5. Juni 1905, Potsdam
6. November 1947, Berlin

Fritz Loth schließt sein Stu­dium der Rechts­wissen­schaften mit einer Promo­tion ab und tritt im April 1933 in die NSDAP ein. Als Gewerbe­assessor ist er in verschie­denen Ämtern in Ber­lin tätig und tritt 1937 der All­gemei­nen SS bei, seit April 1939 hat er den Rang eines SS-Sturm­bann­führers.

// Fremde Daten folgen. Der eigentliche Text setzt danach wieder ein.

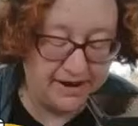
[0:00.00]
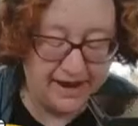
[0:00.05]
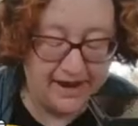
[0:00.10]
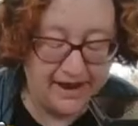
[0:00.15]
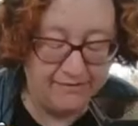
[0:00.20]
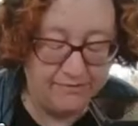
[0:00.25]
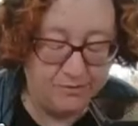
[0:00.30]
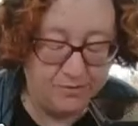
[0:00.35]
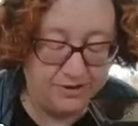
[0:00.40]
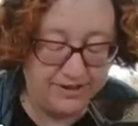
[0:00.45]

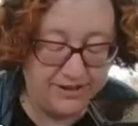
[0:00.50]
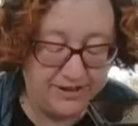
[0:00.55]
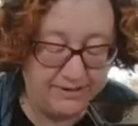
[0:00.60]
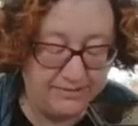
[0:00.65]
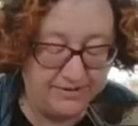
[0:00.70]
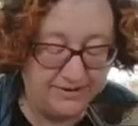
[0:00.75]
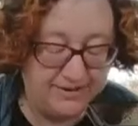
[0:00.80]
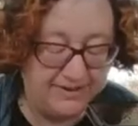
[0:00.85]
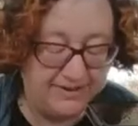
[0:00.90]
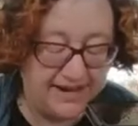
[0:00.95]

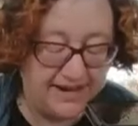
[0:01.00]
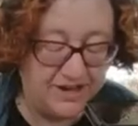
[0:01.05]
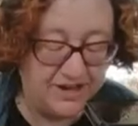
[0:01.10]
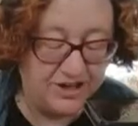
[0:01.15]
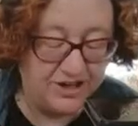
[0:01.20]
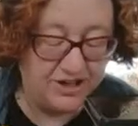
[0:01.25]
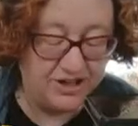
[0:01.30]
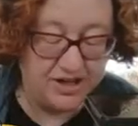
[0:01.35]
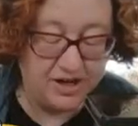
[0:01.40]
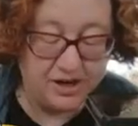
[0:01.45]
Because
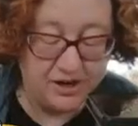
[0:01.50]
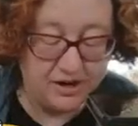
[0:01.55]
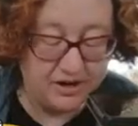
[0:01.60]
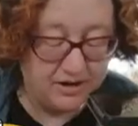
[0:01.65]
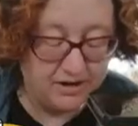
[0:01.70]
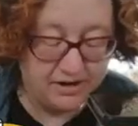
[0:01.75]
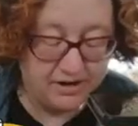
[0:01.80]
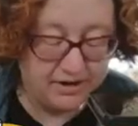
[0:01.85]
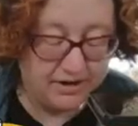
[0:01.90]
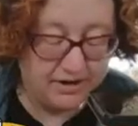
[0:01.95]

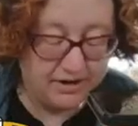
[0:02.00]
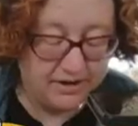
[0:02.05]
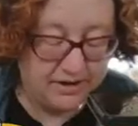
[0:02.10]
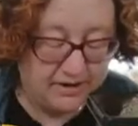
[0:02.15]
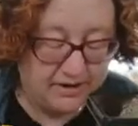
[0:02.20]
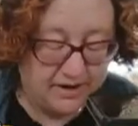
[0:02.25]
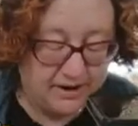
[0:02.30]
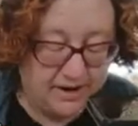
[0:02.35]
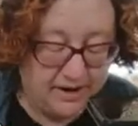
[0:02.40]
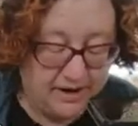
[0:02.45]

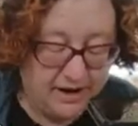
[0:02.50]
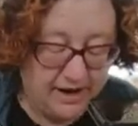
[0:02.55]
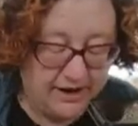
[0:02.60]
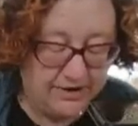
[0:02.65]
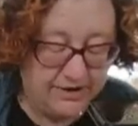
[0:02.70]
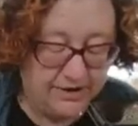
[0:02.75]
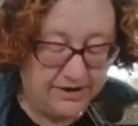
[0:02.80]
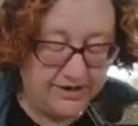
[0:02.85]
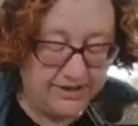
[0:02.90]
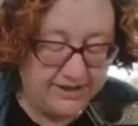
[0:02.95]
I
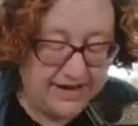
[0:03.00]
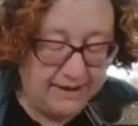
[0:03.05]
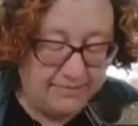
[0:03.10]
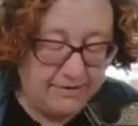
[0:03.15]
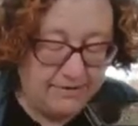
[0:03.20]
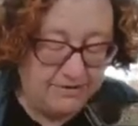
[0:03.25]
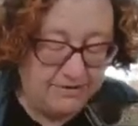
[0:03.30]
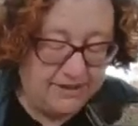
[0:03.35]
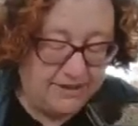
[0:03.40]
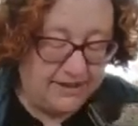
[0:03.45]
couldn't stop
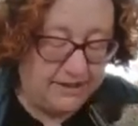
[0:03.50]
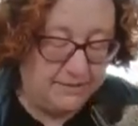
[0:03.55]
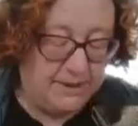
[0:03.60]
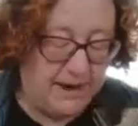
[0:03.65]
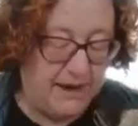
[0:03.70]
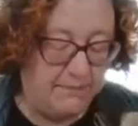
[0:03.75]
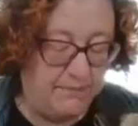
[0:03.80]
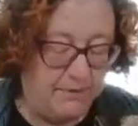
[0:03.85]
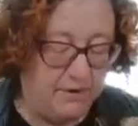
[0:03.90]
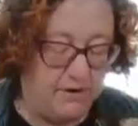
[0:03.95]
using this
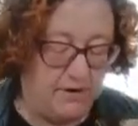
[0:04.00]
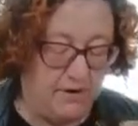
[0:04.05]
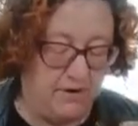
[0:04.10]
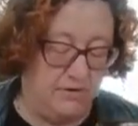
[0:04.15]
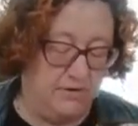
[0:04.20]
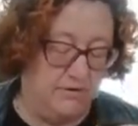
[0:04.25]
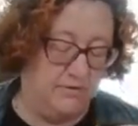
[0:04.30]
paper.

Loth ist in den Jahren 1943 und 1944 für den Aus­bau und die Verwal­tung der „Steinbruch Verwer­tungs GmbH“ mit­verant­wortlich. Der Rüstungs­betrieb baut unter diesem Deck­namen in einem Neben­lager des KZ Maut­hausen ein Stollen­system aus und be­treibt dort einen Raketen­test­stand für die „V2-Rakete“. 

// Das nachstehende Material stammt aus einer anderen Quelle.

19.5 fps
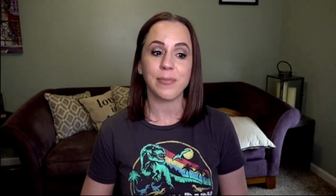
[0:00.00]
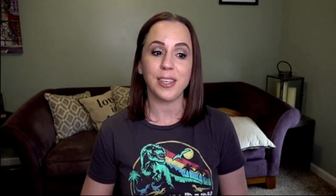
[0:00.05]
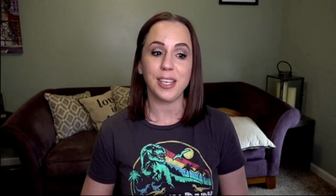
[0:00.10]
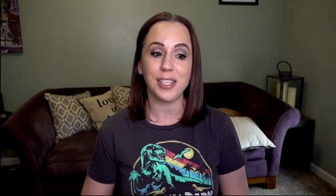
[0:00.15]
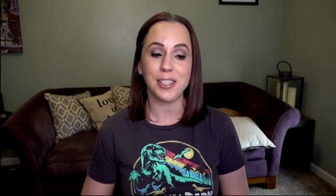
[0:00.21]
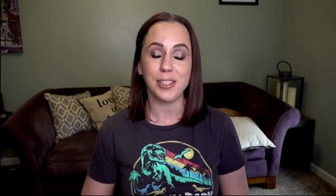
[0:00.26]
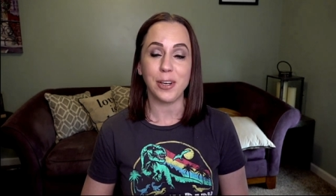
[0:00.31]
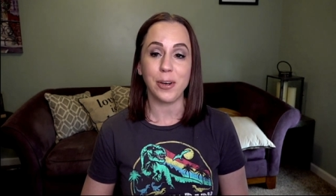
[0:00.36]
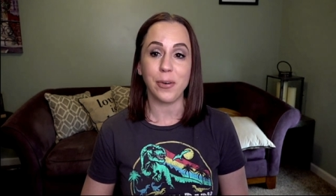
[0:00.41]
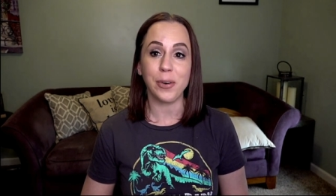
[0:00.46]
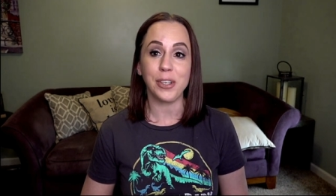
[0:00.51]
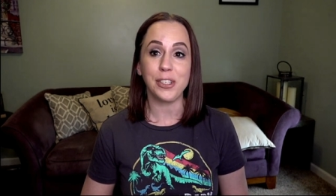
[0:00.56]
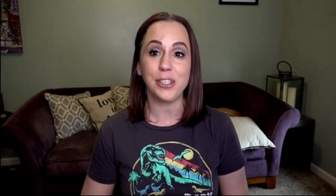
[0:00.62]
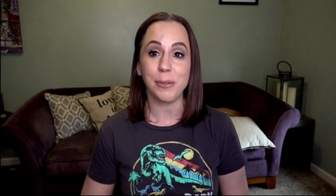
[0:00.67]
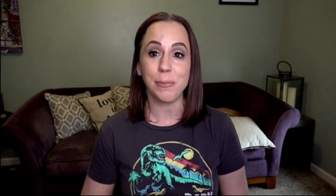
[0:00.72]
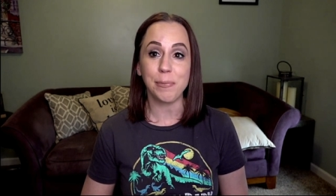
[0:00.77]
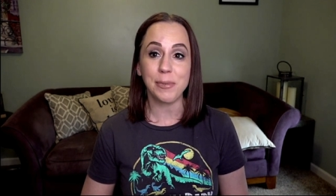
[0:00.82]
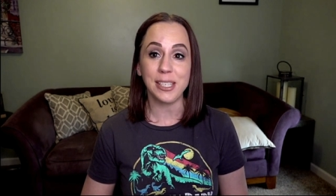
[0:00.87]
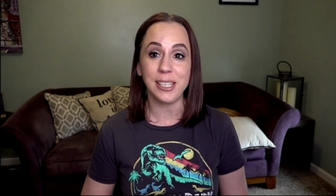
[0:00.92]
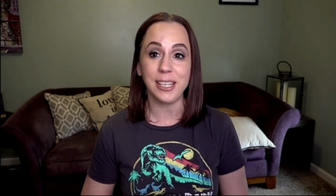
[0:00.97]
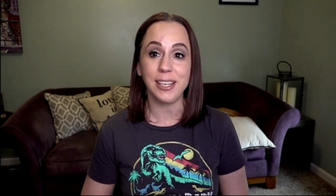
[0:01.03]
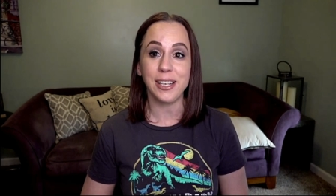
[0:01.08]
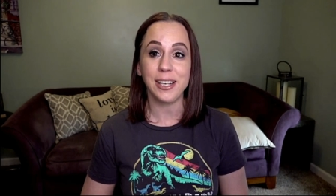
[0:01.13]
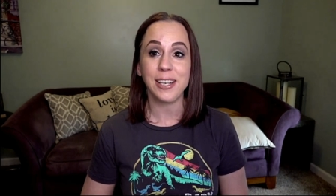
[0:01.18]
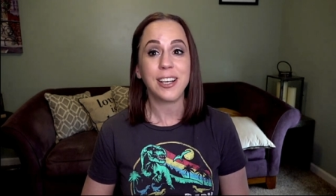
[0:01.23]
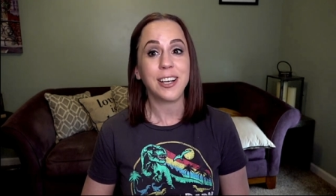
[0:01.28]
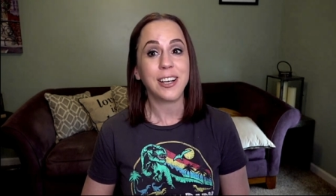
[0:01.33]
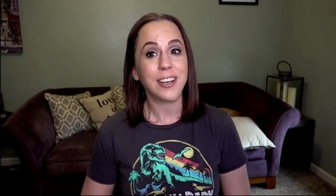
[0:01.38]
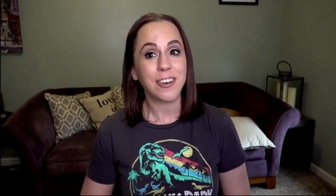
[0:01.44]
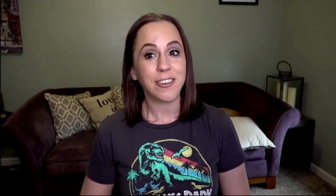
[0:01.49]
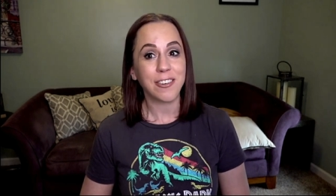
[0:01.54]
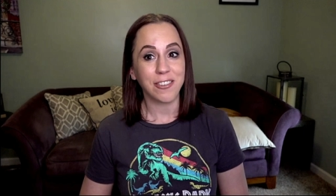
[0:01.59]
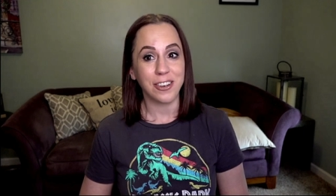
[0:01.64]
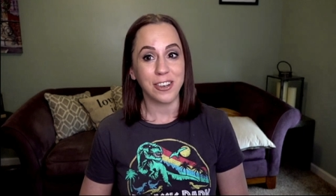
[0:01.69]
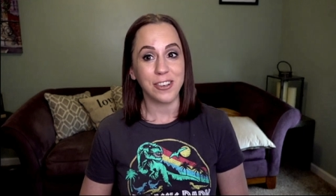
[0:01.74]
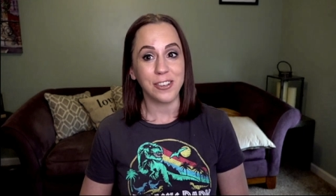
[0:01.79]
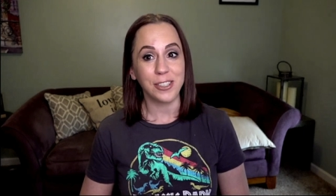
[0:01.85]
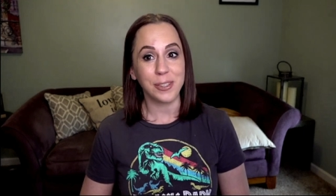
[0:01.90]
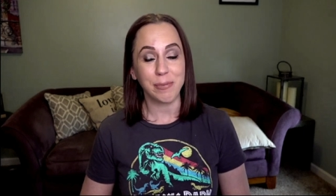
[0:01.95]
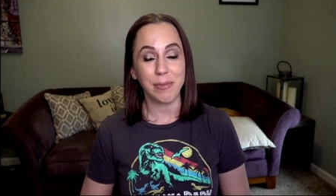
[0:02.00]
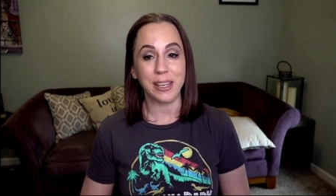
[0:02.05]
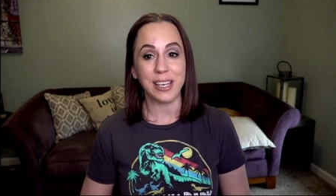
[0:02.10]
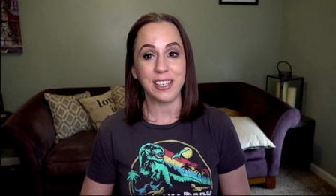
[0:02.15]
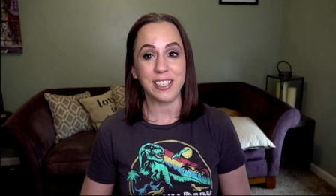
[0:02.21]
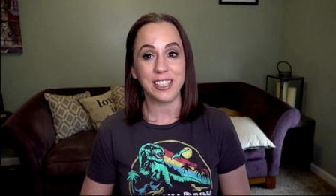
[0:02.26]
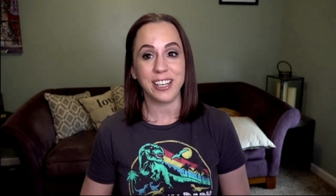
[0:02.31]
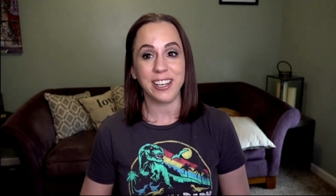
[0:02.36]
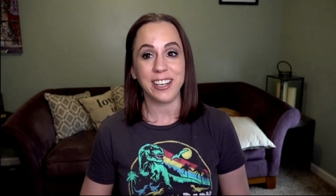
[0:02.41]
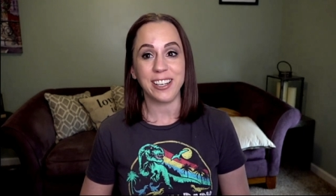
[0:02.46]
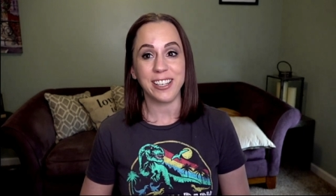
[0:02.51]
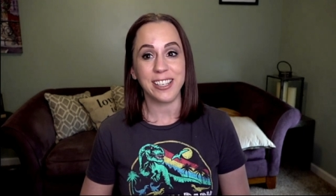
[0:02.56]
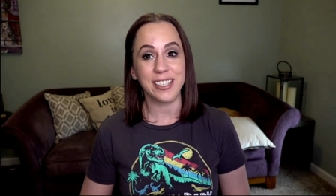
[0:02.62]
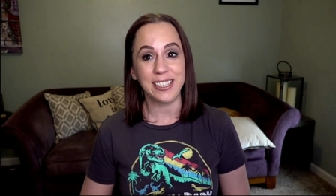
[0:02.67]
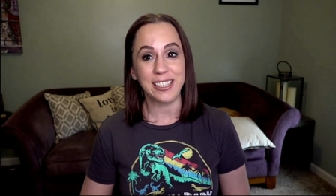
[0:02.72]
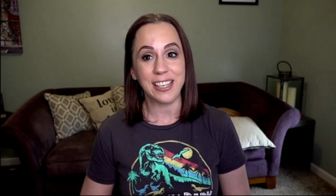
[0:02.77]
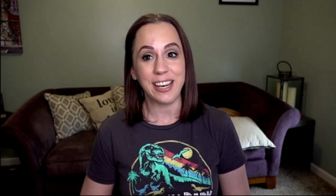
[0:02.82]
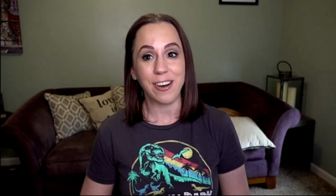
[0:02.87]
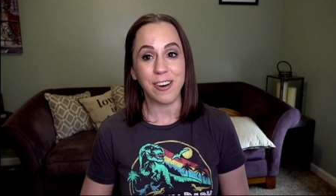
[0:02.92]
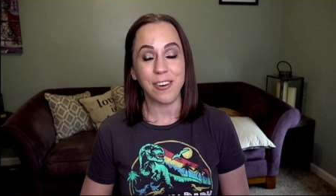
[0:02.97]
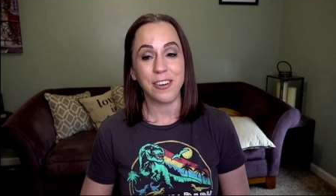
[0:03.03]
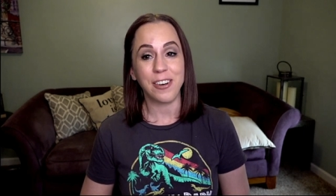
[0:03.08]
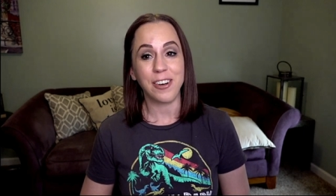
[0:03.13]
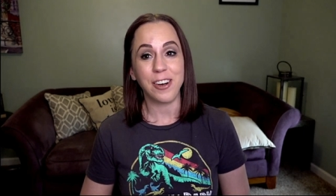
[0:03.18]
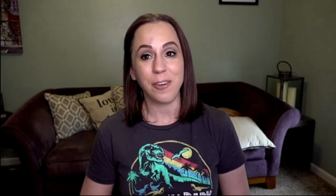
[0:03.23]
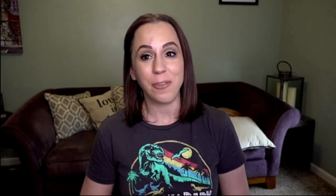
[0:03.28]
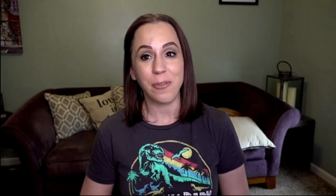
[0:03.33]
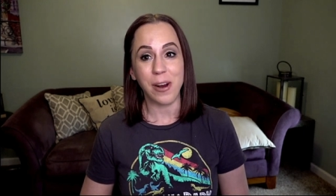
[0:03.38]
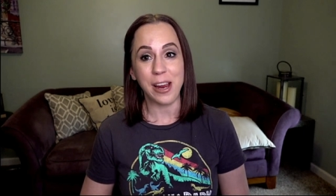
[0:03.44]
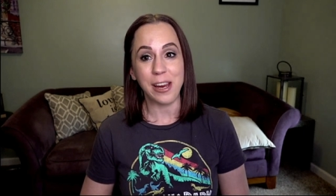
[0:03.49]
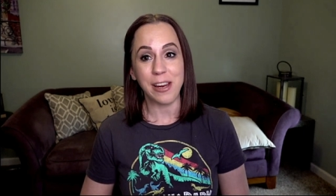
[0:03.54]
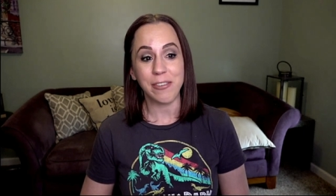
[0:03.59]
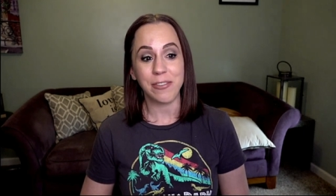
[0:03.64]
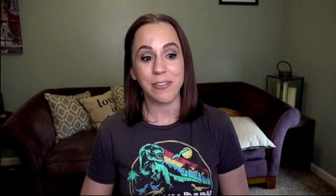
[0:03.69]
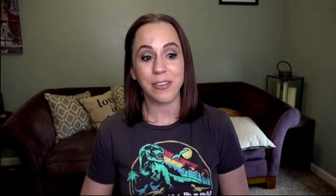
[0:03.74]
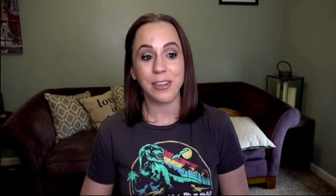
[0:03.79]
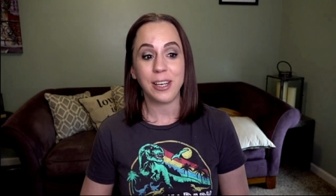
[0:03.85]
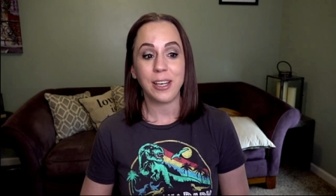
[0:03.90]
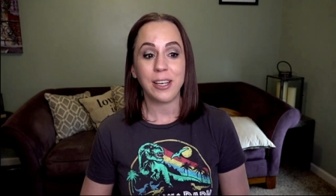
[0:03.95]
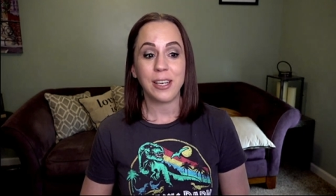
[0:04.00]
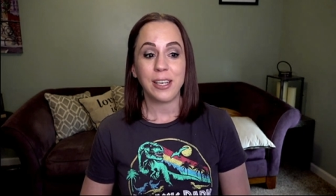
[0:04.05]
So Gypsy Rose Blanchard is now a wife.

Der Regierungs­rat im Reichs­wirtschafts­minis­terium wird am 22. Juli 1944 ins Zellen­gefängnis Lehrter Straße 3 ein­gelie­fert und im Septem­ber 1944 vom Dienst in der SS be­urlaubt wegen „unge­hörigem Ver­halten“ während seiner Scheidung. Im Novem­ber 1944 wird er zum SS-Mann degra­diert und aus der SS aus­gestoßen wegen der „Preis­gabe von Staats­geheim­nissen“ an seine Sekre­tärin. Laut Gefangenen­buch wird er am 23. Februar 1945 in das „Wehr­machts­gefängnis Lehrter Straße 61“ über­stellt.

Fritz Loth stellt im Juli 1945 einen Ent­schä­digungs­antrag an den Haupt­ausschuss „Opfer des Faschis­mus“, der im Februar 1946 ab­schlägig beschie­den wird.